If you connect your lessons to student’s daily experiences.

 Research Based
The teaching is more effective if you update your lessons and it will be up to date.
 Culture Sensitive
Employing a teaching approach that is anchored on respect on cultural diversity.

 Contextualized and Global


Means exerting effort to extend learning beyond the classroom into relevant context in the
real world.

 Constructivist
Believed that student learn through building their prior knowledge.
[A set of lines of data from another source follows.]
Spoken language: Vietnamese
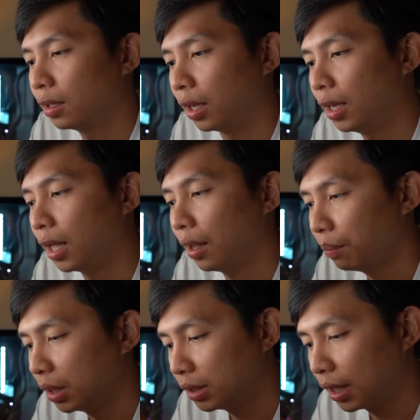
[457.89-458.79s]
nghĩ là
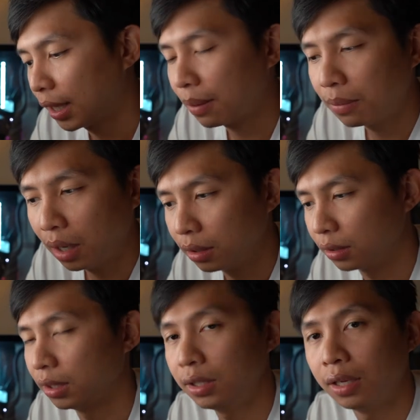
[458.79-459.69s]
mình sẽ cắt bớt được
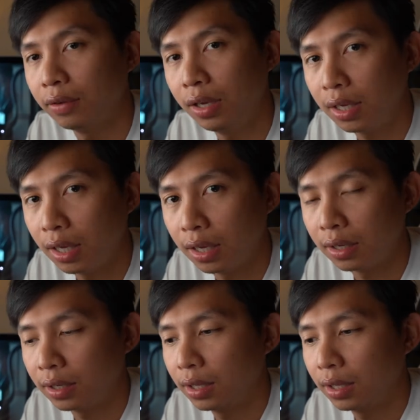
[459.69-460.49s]
những chi phí kia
 Inquiry Based and Reflective


Students begin formulating questions, risking answers, probing relationships, making their
own discoveries, reflecting on their findings, acting as researchers and writers of research
reports.

 Collaborative
Involves group of students or teachers and student working together to learn together by
solving a problem, completing a task or creating a product.

 Integrative
Intradisciplinary is within one discipline. And Interdisciplinary if two or more
traditionally separate subjects are mixed together for better understanding of both subject.
Transdisciplinary is integrating your lessons with real life.

 Spiral Progression Approach


Develop one concept from one grade level to the next increasing complexity.

 MTB-MLB Based or Mother Tongue Based – Multilingual Based Education


Teaching is done in more than one languages beginning in Mother Tongue.

Different Methods of Teaching


1. Direct and Indirect Method
The Direct Method is teacher dominated while Indirect Method is learner dominated.

2. Deductive and Inductive Methods


In the Deductive Method you begin your lessons with generalization, a rule, a definition and
end with an examples and illustrations or with what is concrete. And in contrary the
Inductive method begins with examples, with what is known, with the concrete and details
and you end up giving the generalization, abstraction or conclusion.

Problem Based Learning


Uses inquiry or Problem Solving Model.

Project Based Learning


Involves a complex tasks and some form of student presentation or creating an actual product.